When we came in on Saturday afternoon, signora Romagnoli was patiently and carefully explaining a recipe to a sous-chef, in between taking and filling our orders. The special pasta that day was a carbonara. It was incredible, heavy on the cracked pepper and shot through with bacony smoke from the pancetta. Mr. Bookdwarf ordered an eggplant parm sandwich. He’s a fan of a greasy, sauce-heavy, spicy eggplant parm, but wanted to see what Romagnoli would do with it. She made it as he probably should have guessed she would. It was a reminder of what eggplant parmigiana ought to be: Flavorful bread instead of fluffy nonsense, excellent mozzarella instead of low-moisture part-skim commodity cheese, and exactly enough home-made sauce to dress the eggplant without hiding the flavor of the vegetable itself.

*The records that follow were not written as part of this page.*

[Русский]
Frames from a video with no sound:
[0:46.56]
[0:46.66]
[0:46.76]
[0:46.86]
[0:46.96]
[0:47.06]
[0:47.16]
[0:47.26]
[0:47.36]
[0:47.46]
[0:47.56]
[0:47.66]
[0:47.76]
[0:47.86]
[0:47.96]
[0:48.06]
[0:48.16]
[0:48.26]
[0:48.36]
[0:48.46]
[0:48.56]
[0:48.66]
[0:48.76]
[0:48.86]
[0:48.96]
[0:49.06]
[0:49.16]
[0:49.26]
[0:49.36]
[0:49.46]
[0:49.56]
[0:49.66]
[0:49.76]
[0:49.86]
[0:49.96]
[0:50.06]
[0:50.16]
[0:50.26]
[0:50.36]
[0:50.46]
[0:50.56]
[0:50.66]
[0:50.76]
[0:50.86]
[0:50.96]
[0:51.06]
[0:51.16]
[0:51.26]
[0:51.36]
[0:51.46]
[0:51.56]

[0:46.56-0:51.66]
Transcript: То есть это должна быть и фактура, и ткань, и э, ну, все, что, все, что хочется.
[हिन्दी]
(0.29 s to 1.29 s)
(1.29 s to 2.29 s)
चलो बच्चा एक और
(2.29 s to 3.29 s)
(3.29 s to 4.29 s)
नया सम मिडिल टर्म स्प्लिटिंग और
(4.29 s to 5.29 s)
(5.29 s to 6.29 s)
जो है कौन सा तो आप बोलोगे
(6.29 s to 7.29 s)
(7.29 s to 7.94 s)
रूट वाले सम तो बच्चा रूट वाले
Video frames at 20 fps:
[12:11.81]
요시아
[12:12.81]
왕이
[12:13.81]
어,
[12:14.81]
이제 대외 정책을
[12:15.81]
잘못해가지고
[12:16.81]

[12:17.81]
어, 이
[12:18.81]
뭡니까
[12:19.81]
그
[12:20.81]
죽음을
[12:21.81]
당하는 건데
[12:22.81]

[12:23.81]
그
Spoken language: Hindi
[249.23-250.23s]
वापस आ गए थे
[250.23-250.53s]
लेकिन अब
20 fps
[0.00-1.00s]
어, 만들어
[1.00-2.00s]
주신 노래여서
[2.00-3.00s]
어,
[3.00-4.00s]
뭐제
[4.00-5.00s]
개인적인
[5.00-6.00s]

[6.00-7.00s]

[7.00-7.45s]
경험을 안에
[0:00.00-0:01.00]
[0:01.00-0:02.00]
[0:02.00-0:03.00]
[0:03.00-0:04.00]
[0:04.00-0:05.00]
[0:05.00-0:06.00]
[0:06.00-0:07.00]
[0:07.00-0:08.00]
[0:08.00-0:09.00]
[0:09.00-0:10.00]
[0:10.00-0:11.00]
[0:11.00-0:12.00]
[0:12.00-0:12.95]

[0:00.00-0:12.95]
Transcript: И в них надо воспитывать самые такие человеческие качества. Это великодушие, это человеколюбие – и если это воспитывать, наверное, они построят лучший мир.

While we were eating, a crotchety old couple came in, asked a million questions, rejected suggestions of soup (“I don’t like beans”) and sandwiches (“I’m not a bread person”) and flavorings (“What’s pancetta meat?”). Signora Romagnoli handled them with aplomb, went off-menu, and brought them a dish that they seemed delighted to have. It looked pretty good to me, too, but by that point I’d already stuffed myself with carbonara and Mr. Bookdwarf was grabbing mints from the dish by the door and heading to Arax for Armenian string cheese and baklava.
We’ll be back.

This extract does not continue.